Multiple linear regression

Written by:

Ylva B Almquist

Quick facts

Number of variables
One dependent (y)
At least two independent (x)

Scales of variable(s)
Dependent: continuous (ratio/interval)
Independent: categorical (nominal/ordinal) and/or continuous (ratio/interval)

Theoretical example

Example
Suppose we are interested to see if young children (x), residential area (x), and income (x) are related to the number of furry pets (y).

Having young children is measured as either 0=No young children and 1=Young children. Residential area has the values 1=Metropolitan, 2=Smaller city, and 3=Rural. We choose Metropolitan as our reference category. Income is measured as the yearly household income from salary in thousands of SEK (ranges between 100 and 700). The number of furry pets is measured as the number of cats, dogs or other furry animals living in the household, and ranges between 0 and 10.

We get a B coefficient for having young children that is 0.51. That means that the number of furry pets is higher among those who have young children. This association is adjusted for residential area and income.

With regards to residential area, the B coefficient for Smaller city is 2.02 whereas the B coefficient for Rural is 4.99. That suggests, firstly, that the number of furry pets is higher (about two more pets, on average) among individuals living in smaller cities compared to metropolitan areas. Secondly, the number of furry pets is much higher (almost five more pets, on average) among individuals living in rural areas compared to metropolitan areas. This association is adjusted for having young children and income.

Finally, the B coefficient for income is -0.1. This suggests that for every unit increase in income (i.e. for every additional one thousand SEK), the number of furry pets decrease by 0.1. This association is adjusted for having young children and residential area.

Practical example

Dataset

StataData1.dta

Variable name	gpa
Variable label	Grade point average (Age 15, Year 1985)
Value labels	N/A

Variable name	cognitive
Variable label	Cognitive test score (Age 15, Year 1985)
Value labels	N/A

Variable name	bullied
Variable label	Exposure to bullying (Age 15, Year 1985)
Value labels	0=No 1=Yes

Variable name	skipped
Variable label	Skipped class (Age 15, Year 1985)
Value labels	1=Never 2=Sometimes 3=Often

sum gpa cognitive bullied skipped if pop_linear==1

In this model, we have three x-variables: cognitive, bullied, and skipped. When we put them together, their statistical effect on gpa is mutually adjusted.

reg gpa cognitive bullied ib1.skipped if pop_linear==1

In the simple regression models, we had R-squared values of 0.3835 (for cognitive), 0.0100 (for bullied), and 0.0350 (for skipped). Now that we have a multiple regression analysis, it is better to look at the adjusted R-squared, which in this case is 0.4186. This means that 42% of the variance in gpa is explained by our three x-variables.
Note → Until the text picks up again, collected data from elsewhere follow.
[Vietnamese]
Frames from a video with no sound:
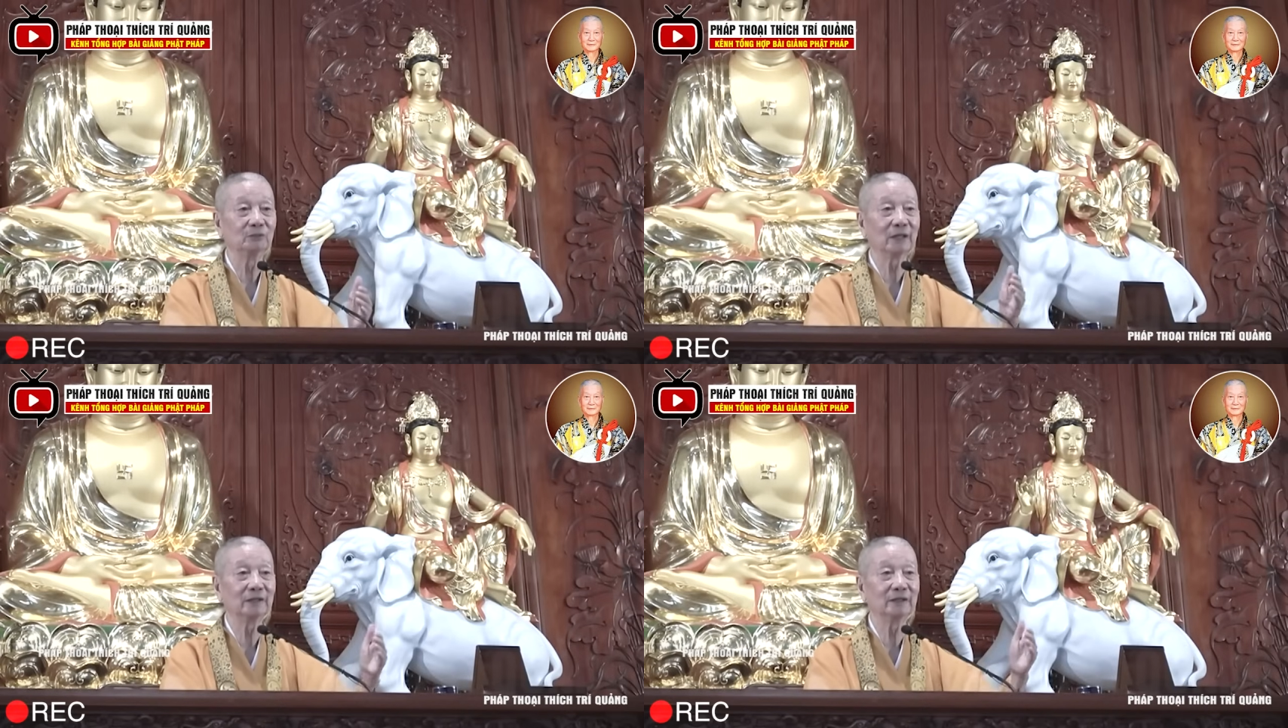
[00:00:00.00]

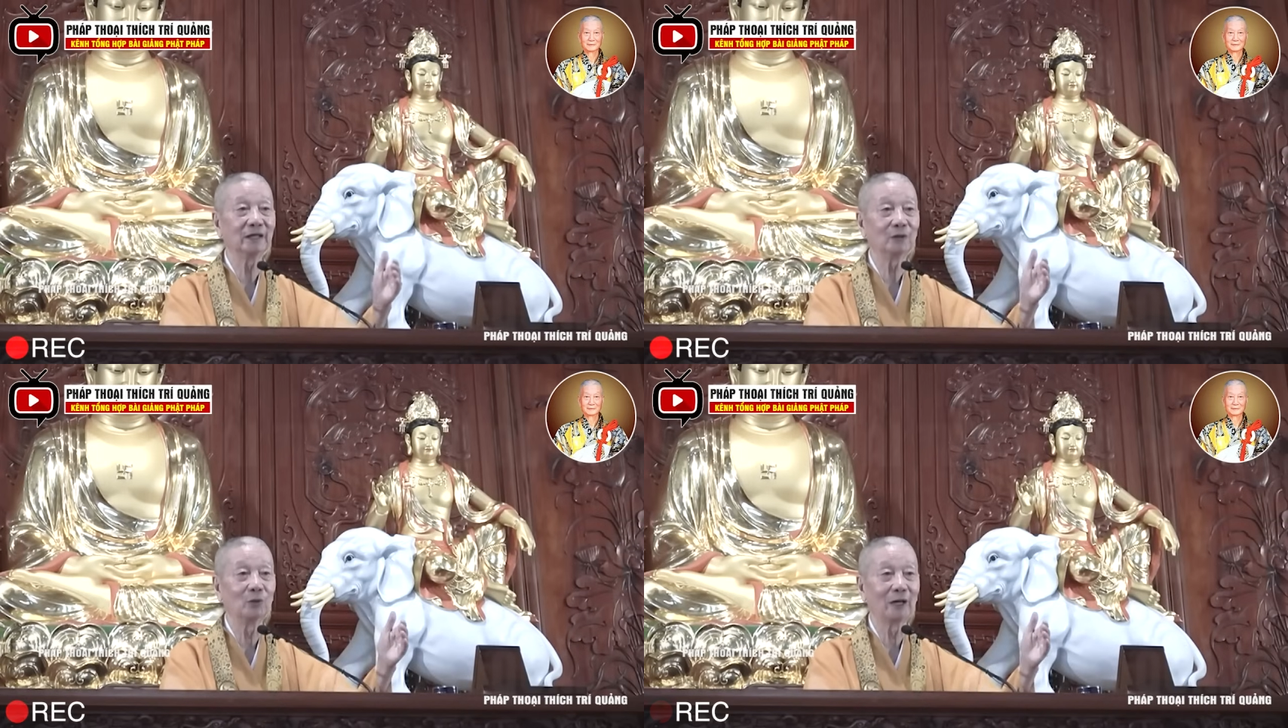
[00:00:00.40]
chúng ta đi
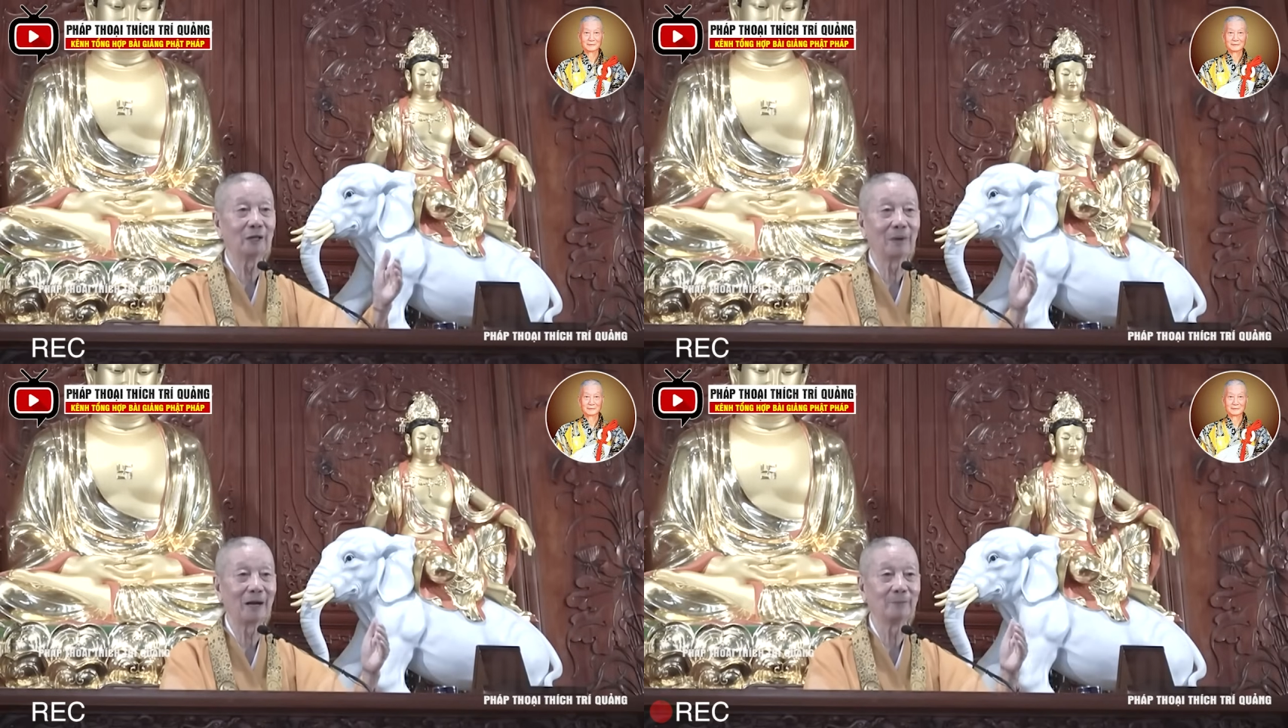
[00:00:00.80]
ra
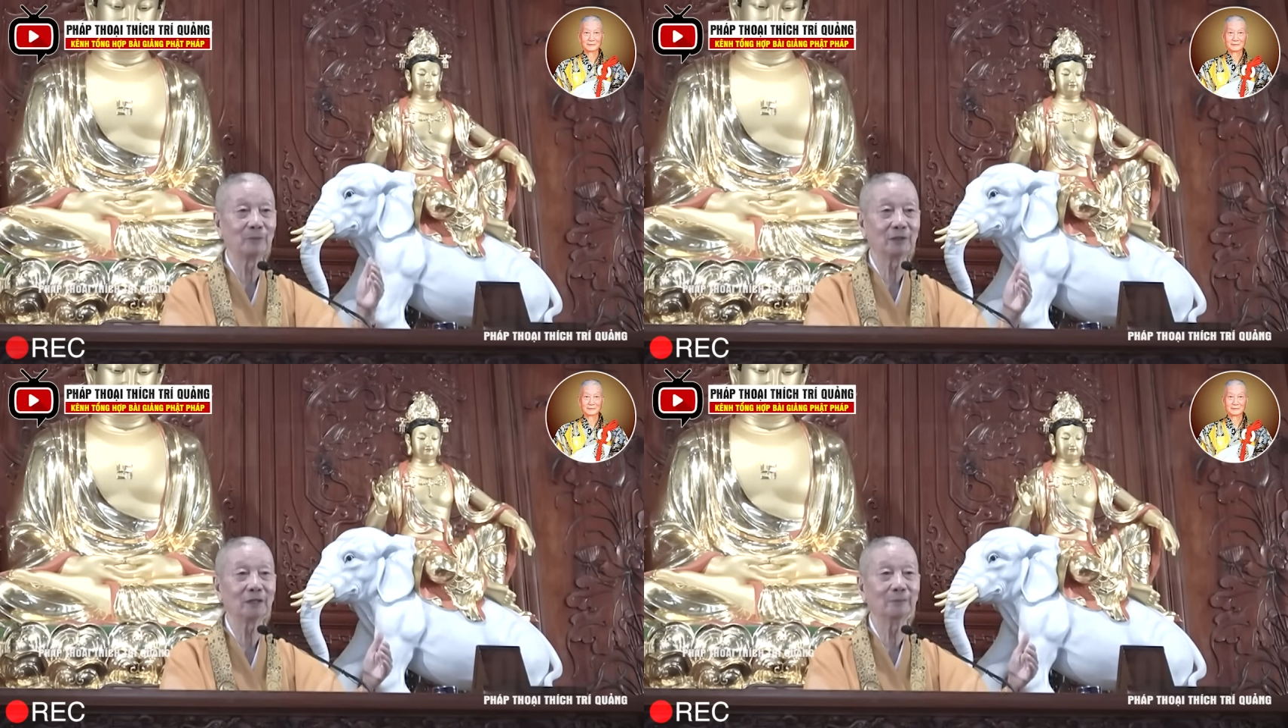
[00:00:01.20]
ngoài
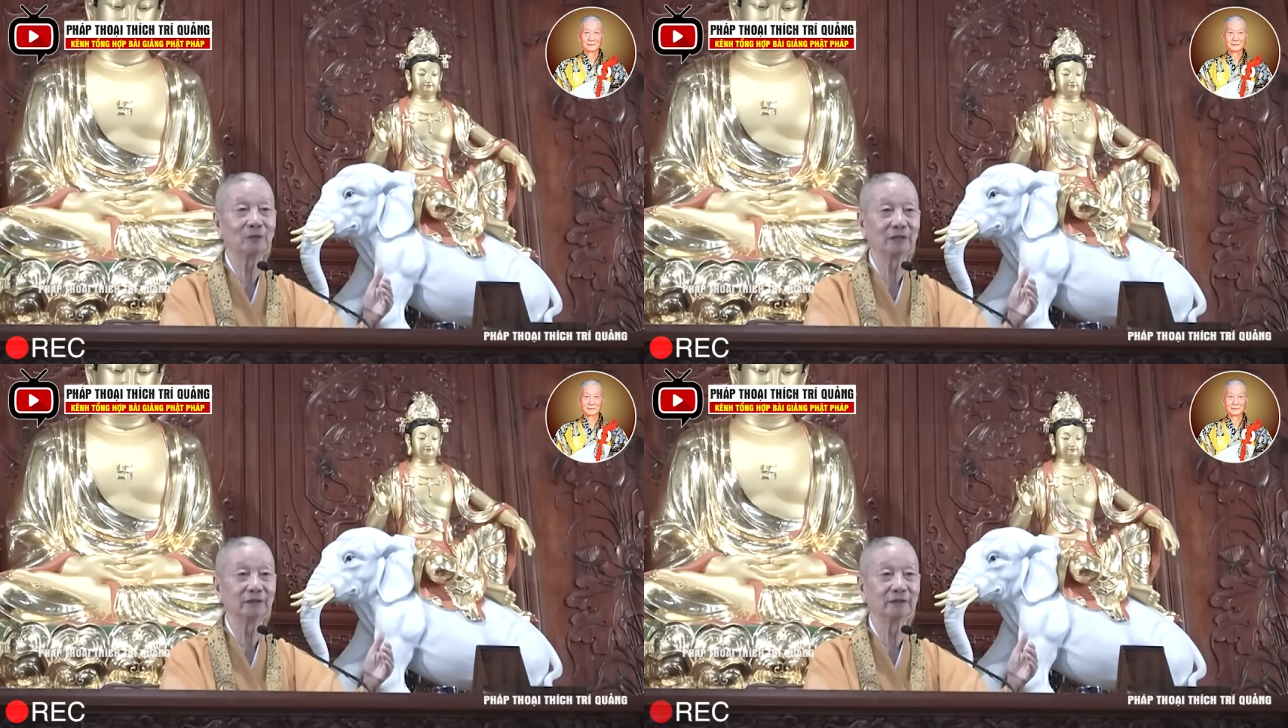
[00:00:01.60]
bằng cái
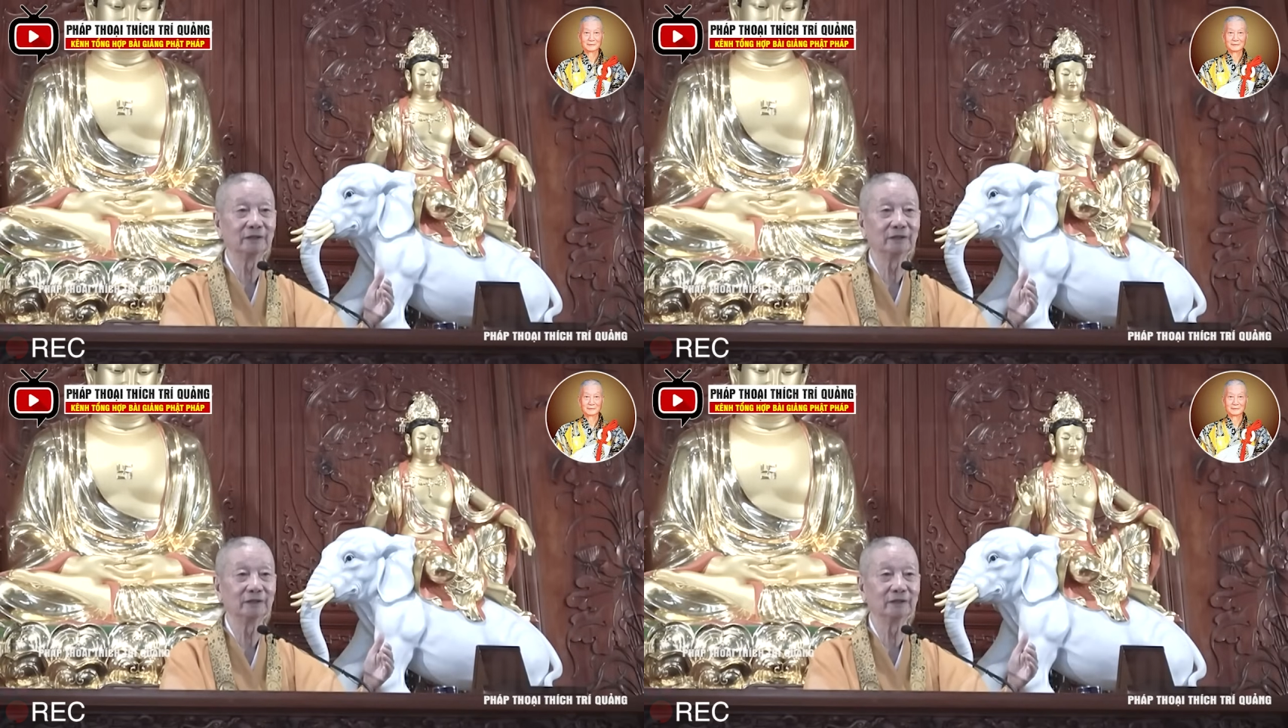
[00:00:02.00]
tâm thanh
When it comes to the B coefficients, they are roughly the same or somewhat lower (i.e. closer to 0) in comparison to the simple regression models. For example, the B coefficient for cognitive is still 0.006. The B coefficient for bullied is lower: -0.07 here instead of -0.23. Concerning the categories of skipped, we see that the B coefficient for Sometimes is still -0.18 and the B coefficient for Often is -0.37 instead of -0.38.

The associations between the x-variables and gpa are still statistically significant (p< 0.05) after mutual adjustment.

Summary
In the fully adjusted model, it can be observed that the associations with grade point average are not altered in any substantial way in comparison to the simple models. To conclude, cognitive test scores, exposure to bullying, and having skipped class are associated with grade point average at a statistically significant level (all: p=0.000). Nonetheless, the associations are generally rather weak.
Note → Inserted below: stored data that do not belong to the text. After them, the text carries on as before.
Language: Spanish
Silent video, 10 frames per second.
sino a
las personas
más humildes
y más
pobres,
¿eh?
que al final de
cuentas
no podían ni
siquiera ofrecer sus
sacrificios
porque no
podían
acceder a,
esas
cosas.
Estimates table and coefficients plot

If we have multiple models, we can facilitate comparisons between the regression models by asking Stata to construct estimates tables and coefficients plots. What we do is to run the regression models one-by-one, save the estimates after each, and then use the commands estimates table and coefplot.

The coefplot option is not part of the standard Stata program, so unless you already have added this package, you need to install it:

ssc install coefplot

As an example, we can include the three simple regression models as well as the multiple regression model. The quietly option is included in the beginning of the regression commands to suppress the output.

Run and save the first simple regression model:

quietly reg gpa cognitive if pop_linear==1

estimates store model1

Run and save the second simple regression model:

quietly reg gpa bullied if pop_linear==1

estimates store model2

Run and save the third simple regression model:

quietly reg gpa ib1.skipped if pop_linear==1

estimates store model3

Run and save the multiple regression model:

quietly reg gpa cognitive bullied ib1.skipped if pop_linear==1

estimates store model4

Produce the estimates table:

estimates table model1 model2 model3 model4

Produce the coefficients plot:

coefplot model1 model2 model3 model4

Note
You can improve the graph by using the Graph Editor to delete “_cons” as well as to adjust the category and label names.